EXERCISE REQUIREMENTS
In the records below, the lines between the one holding "[1:27:41.27-1:27:42.27]" and the one holding "Word for word: So...", inclusive, are to be transcribed exactly; no pictures are to be included.
(GIVEN RECORDS Opens)
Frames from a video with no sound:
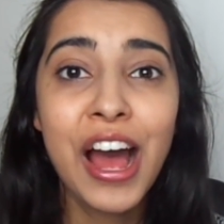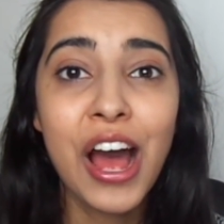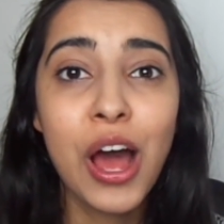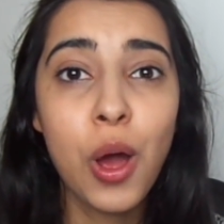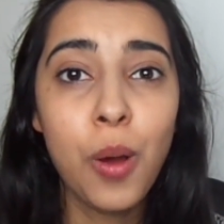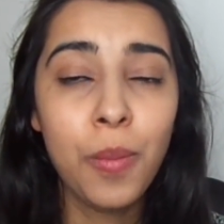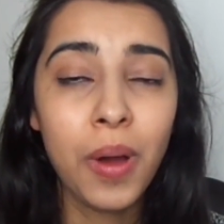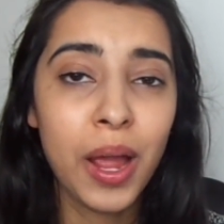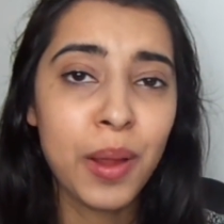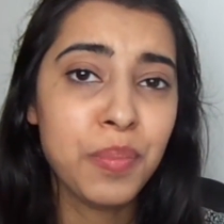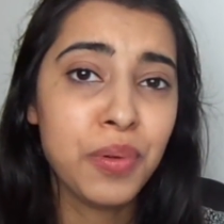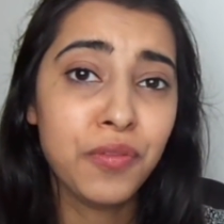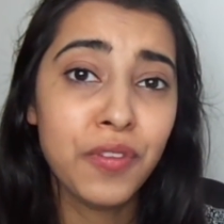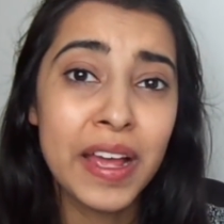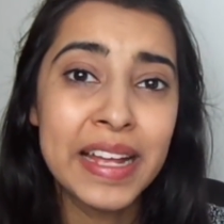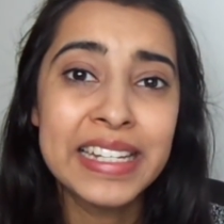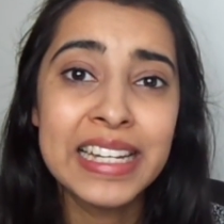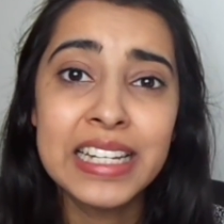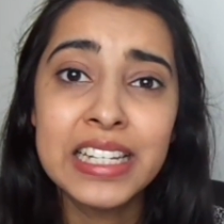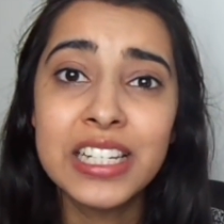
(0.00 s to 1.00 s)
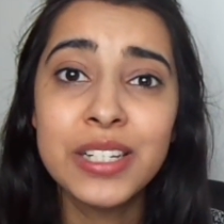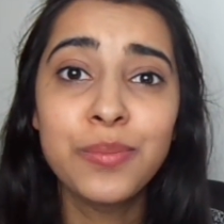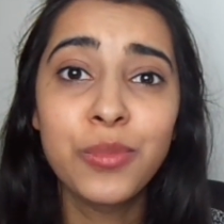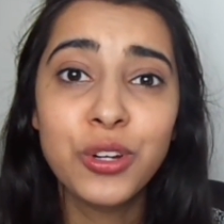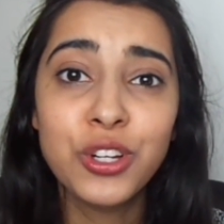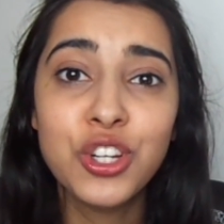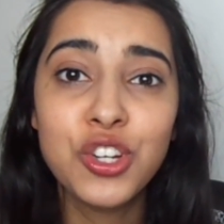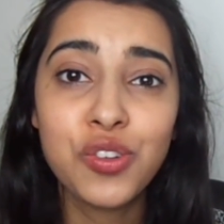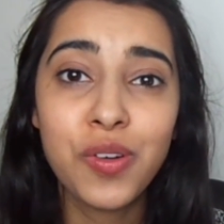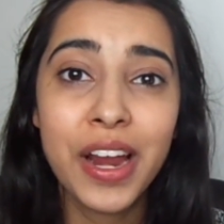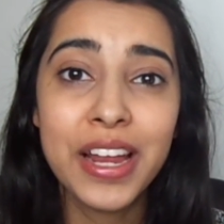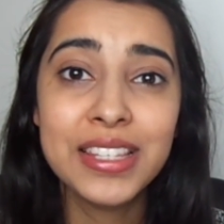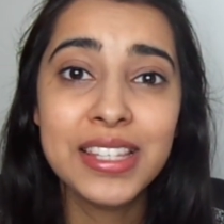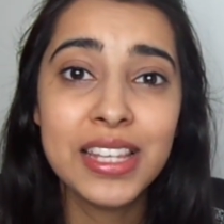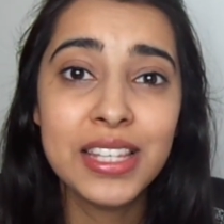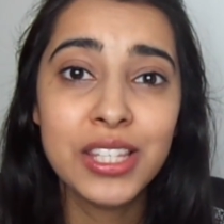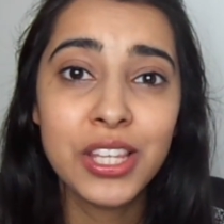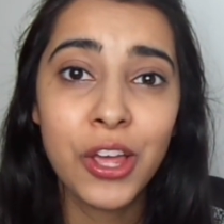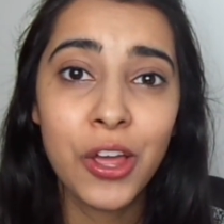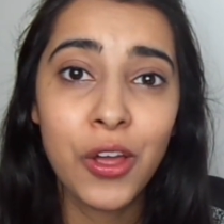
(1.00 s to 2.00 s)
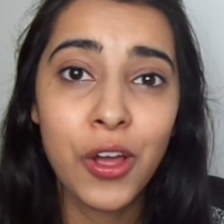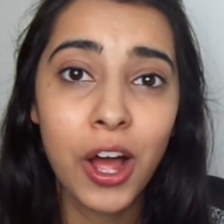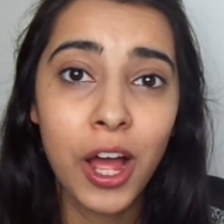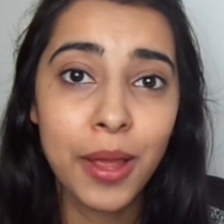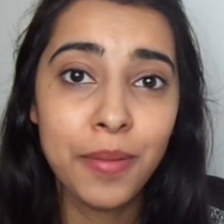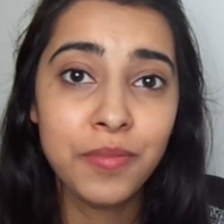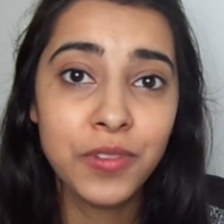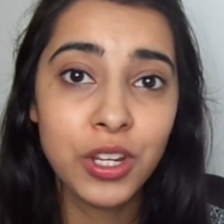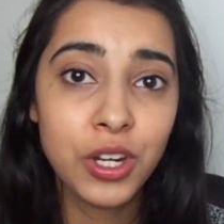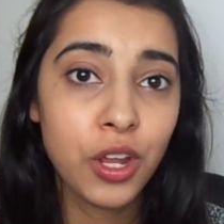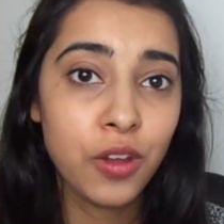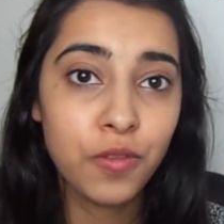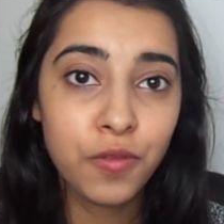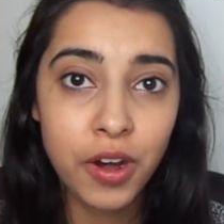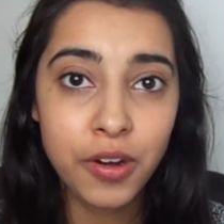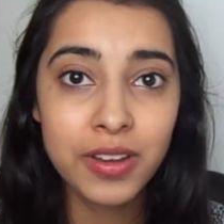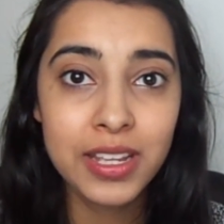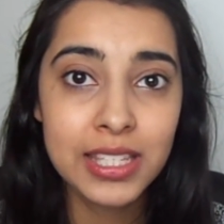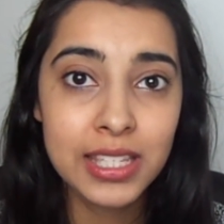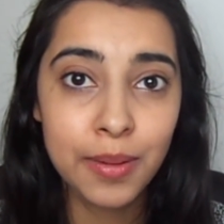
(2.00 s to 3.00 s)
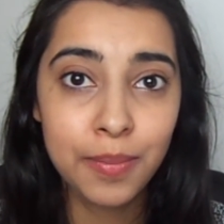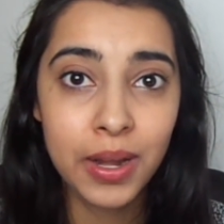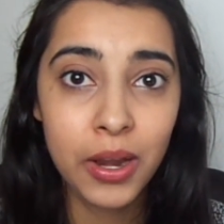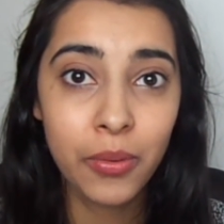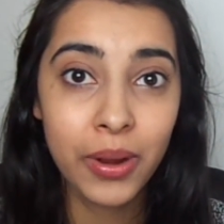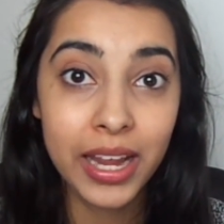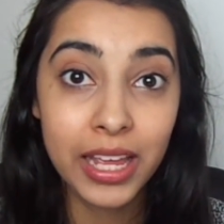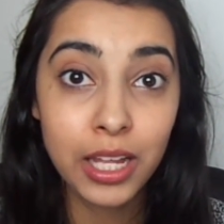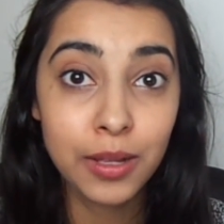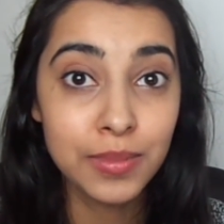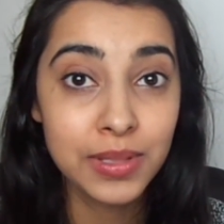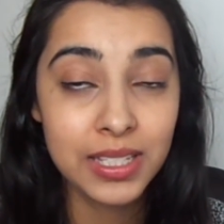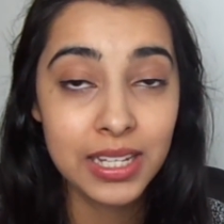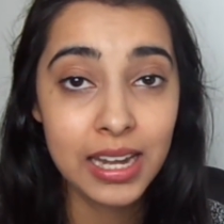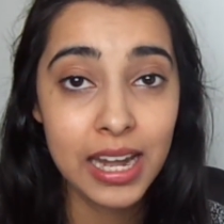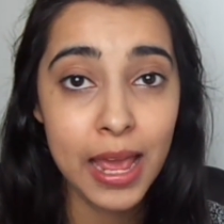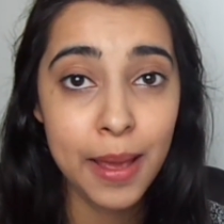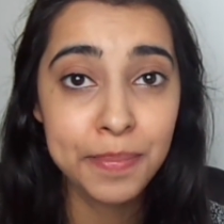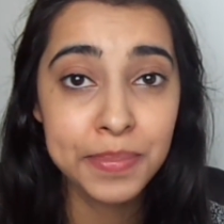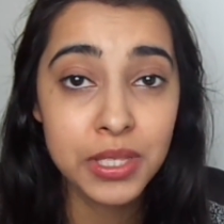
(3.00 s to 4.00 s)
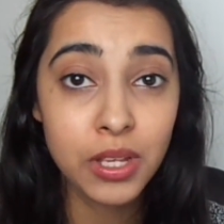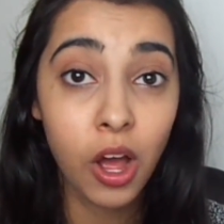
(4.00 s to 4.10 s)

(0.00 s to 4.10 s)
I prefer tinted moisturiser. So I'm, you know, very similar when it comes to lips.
(GIVEN RECORDS Closes)
(GIVEN RECORDS Opens)
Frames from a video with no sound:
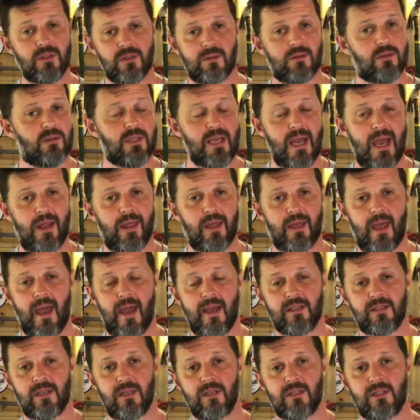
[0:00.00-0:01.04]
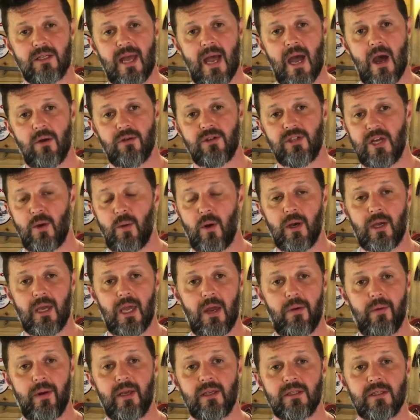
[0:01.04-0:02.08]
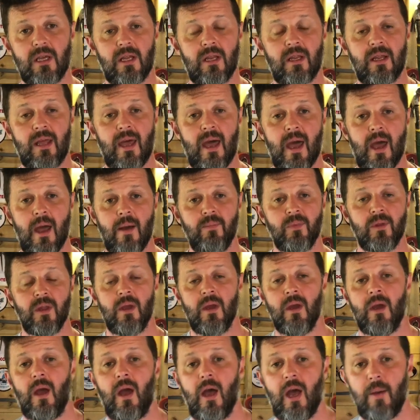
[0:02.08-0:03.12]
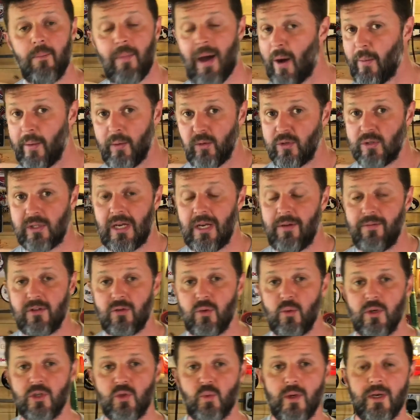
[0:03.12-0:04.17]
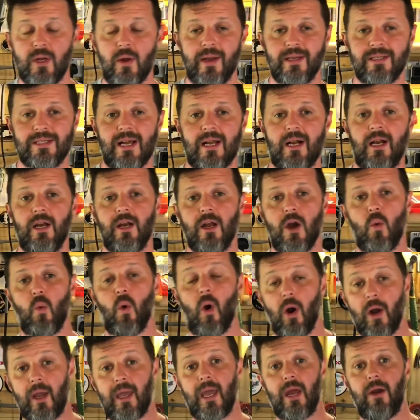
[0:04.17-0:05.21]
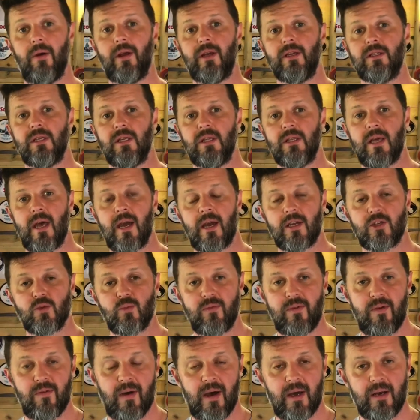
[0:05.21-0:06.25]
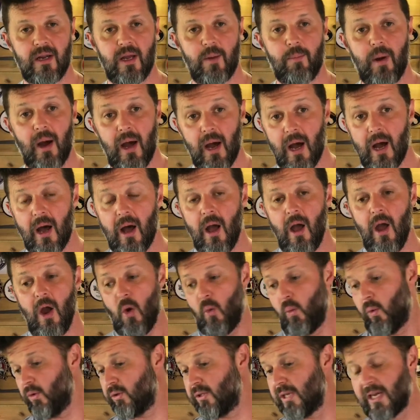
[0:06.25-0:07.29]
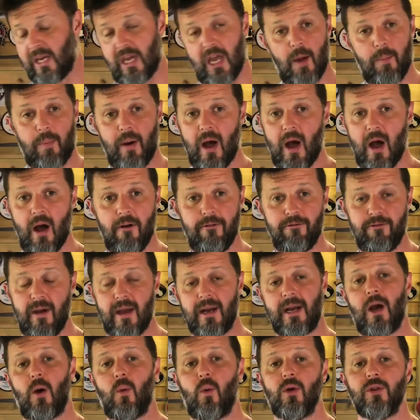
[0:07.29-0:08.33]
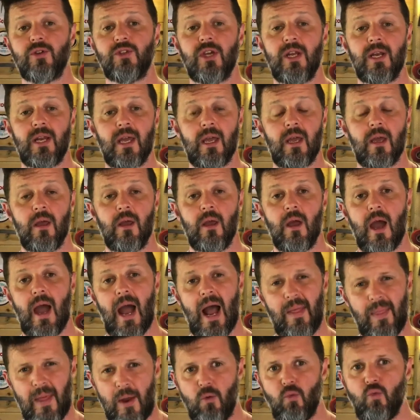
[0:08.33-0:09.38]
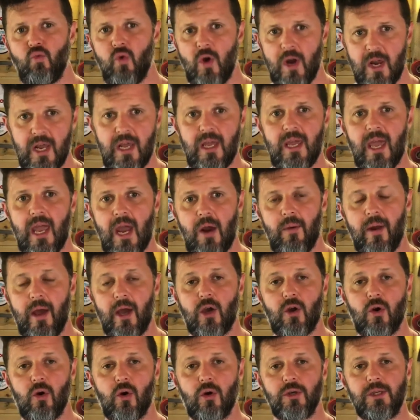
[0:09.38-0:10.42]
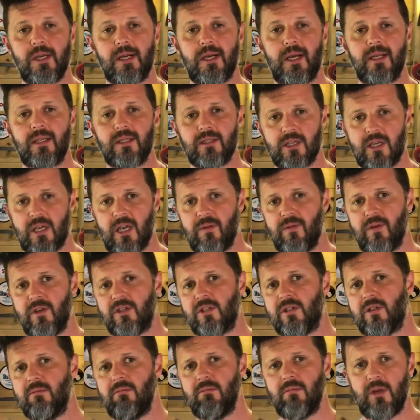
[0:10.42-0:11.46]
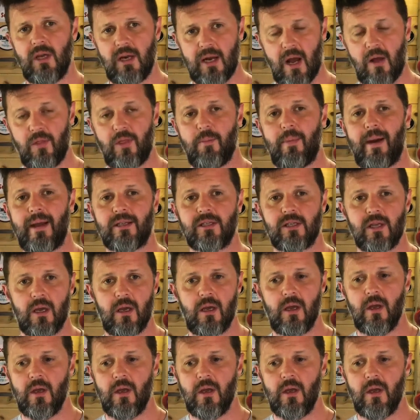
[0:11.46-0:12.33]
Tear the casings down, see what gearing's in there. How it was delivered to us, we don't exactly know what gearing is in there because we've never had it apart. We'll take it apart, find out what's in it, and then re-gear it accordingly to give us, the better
(GIVEN RECORDS Closes)
(GIVEN RECORDS Opens)
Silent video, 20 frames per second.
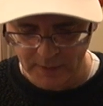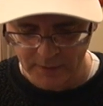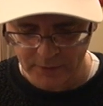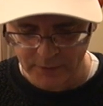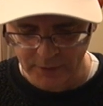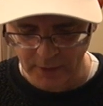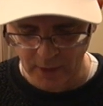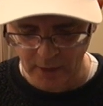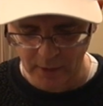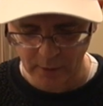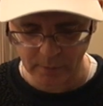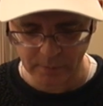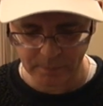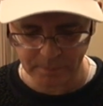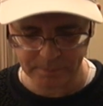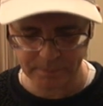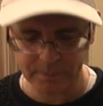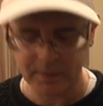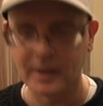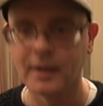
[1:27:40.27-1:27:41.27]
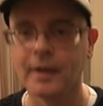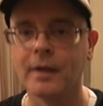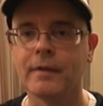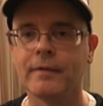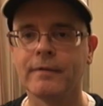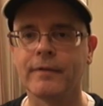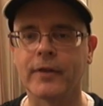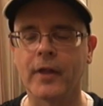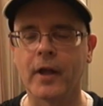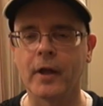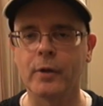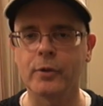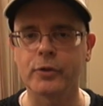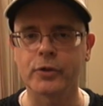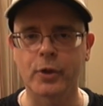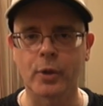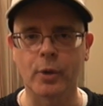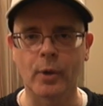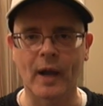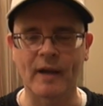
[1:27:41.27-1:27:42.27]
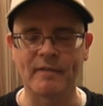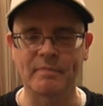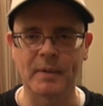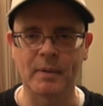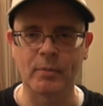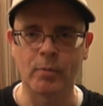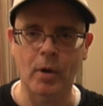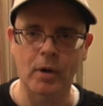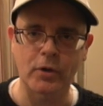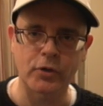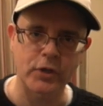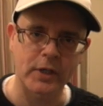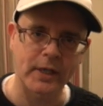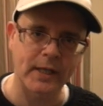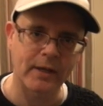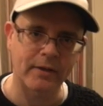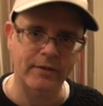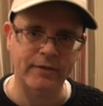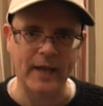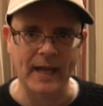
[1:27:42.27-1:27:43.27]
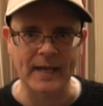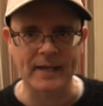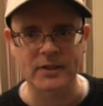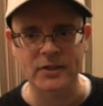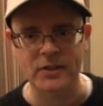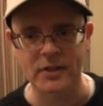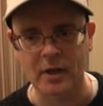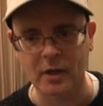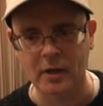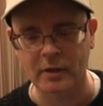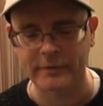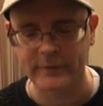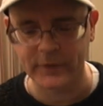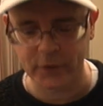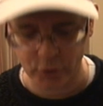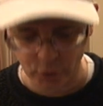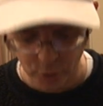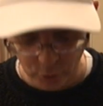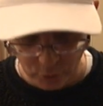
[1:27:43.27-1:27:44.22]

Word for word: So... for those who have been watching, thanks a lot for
(GIVEN RECORDS Closes)
ANSWER BELOW
[1:27:41.27-1:27:42.27]
[1:27:42.27-1:27:43.27]
[1:27:43.27-1:27:44.22]

Word for word: So... for those who have been watching, thanks a lot for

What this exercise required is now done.